A Bioética da Beira do leito reconhece que o voluntário de pesquisa exposto ao ainda não provado é tão-somente um modelo imperfeito do paciente que usará o já provado,  que ele foi configurado de acordo com a necessidade de se obter respostas com fundamentação científica e poder estatístico. Ele constitui uma amostra que subentende margens de erro para a utilidade e a eficácia da droga uma vez licenciada. O que estimula lápis-borracha individualizadores. Sempre haverá a conveniência do traço a mais, do traço a menos, caso a caso.

A globalização reforça as experiências pessoais, sustenta atualização periódica, relevante fase epistêmica ulterior à pesquisa formal que acresce sabedoria ao saber. Numa linguagem moderna, provê configuração mais amigável às custas de exaustivas observações e metaanálises. Não é incomum uma reconfiguração offlabel no desenvolvimento translacional e até mesmo uma surpresa de indicação  de uso de fármaco na fronteira  translacional. O efeito colateral passa de adversidade para utilidade, como aconteceu com o minoxidil e a sildenafila.

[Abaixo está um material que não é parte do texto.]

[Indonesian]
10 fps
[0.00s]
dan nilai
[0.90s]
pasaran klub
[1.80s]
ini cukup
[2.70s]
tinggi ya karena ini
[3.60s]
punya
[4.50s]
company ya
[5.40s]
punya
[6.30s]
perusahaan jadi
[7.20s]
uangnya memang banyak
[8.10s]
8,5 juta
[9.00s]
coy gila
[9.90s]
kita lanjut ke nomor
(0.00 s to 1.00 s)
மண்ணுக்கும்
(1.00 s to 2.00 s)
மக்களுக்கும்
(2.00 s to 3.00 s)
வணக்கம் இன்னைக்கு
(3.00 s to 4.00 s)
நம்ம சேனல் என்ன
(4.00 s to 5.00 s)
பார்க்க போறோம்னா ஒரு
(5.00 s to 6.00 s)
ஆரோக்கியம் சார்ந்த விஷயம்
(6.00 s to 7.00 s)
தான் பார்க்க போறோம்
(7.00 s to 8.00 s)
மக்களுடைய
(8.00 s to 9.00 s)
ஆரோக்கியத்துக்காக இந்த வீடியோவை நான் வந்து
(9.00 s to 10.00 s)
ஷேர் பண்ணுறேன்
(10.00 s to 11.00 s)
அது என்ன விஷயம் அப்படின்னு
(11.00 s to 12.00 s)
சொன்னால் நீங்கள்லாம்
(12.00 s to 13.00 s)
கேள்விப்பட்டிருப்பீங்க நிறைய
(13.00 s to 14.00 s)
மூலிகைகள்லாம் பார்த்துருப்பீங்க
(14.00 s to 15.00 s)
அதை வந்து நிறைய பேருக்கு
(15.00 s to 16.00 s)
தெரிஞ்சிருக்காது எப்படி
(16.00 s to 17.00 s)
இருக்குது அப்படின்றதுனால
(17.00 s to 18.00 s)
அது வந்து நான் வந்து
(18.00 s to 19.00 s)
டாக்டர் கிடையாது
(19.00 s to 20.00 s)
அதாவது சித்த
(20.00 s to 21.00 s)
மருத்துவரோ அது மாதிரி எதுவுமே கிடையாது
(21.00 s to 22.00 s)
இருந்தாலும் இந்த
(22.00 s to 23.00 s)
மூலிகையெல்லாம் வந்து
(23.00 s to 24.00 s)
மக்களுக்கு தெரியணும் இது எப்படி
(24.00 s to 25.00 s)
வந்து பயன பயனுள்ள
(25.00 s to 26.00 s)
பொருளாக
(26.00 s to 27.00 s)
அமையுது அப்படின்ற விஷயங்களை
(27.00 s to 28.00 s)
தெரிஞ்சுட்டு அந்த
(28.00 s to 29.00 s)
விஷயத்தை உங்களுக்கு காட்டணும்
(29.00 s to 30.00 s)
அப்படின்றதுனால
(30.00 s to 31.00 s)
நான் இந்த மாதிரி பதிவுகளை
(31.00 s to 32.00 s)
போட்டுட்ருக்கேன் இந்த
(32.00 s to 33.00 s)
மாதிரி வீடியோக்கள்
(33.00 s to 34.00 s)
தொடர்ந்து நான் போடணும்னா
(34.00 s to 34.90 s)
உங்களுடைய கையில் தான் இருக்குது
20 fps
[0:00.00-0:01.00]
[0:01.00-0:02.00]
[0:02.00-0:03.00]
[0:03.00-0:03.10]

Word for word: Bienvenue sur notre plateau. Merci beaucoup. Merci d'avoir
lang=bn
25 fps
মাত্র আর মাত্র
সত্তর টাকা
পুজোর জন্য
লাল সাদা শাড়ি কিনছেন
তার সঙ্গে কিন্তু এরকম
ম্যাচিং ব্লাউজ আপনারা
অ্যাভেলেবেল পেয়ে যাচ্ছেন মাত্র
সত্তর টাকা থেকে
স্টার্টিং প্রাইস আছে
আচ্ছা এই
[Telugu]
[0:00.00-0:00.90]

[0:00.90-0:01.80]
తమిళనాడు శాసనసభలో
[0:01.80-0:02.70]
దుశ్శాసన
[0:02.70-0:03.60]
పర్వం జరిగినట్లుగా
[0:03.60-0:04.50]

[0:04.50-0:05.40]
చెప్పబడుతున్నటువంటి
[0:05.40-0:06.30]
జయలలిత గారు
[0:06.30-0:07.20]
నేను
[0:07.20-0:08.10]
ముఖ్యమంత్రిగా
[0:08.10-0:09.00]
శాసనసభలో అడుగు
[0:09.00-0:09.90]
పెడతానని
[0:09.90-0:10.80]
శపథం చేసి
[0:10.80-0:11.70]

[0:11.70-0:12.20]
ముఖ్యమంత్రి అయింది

Em outras palavras, a informação translacional não é estática, especialmente nos primórdios do lançamento da inovação para uso assistencial, ela tem uma trajetória de assimilação pró-eficiência e pró-segurança sinalizada pelo olhar clínico inquieto, integrativo  ao que se conhece, ao mesmo tempo experiente na assistência e respeitoso do teor da pesquisa e dos fundamentos da Medicina.

A Bioética da Beira do leito colabora para que o manejo das imprevisibilidades do translacional ocorra com o menos possível dano para o paciente e custo ao sistema de saúde. O olhar para a chamada curva de aprendizado da inovação necessita de lentes de prudência e de zelo. O vilão da adversidade translacional provoca frustações da esperança, sofrimentos adicionais e dispêndios financeiros, especialmente por internações hospitalares inesperadas ou prolongamentos do tempo da mesma.

Por fim, a Bioética da Beira do leito comunga com opiniões que valorizam os estudos ditos negativos, os que concluem pela inferioridade em relação ao já existente. Eles trazem informações úteis para repensar as bases, as observações que deram sinal verde para a fase subsequente “mal sucedida”, e assim, aprender sobre correções  que evitem repetições de ilusões pré-clínicas. Equívocos que acontecem quando se procura uma solução são lições altamente instrutivas, razão pela qual um insucesso é, muitas vezes, mais eficiente para redirecionar conceitos e perspectivas de futuro do que muitos sucessos que pouco benefício trazem ao mundo real.

O reverendo Edward Stone previu remédio no gosto amargo da casca da Salix alba. A Bioética da Beira do leito alerta, por sua vez, que “gostos amargos” precisam ser considerados no uso de fármacos. A possibilidade de ocorrência precisa ser do conhecimento do paciente a fim de fundamentar o seu consentimento livre. É terreno pantanoso que exige a prudência do médico, a virtude da fidelidade ao futuro da qualidade de vida do paciente.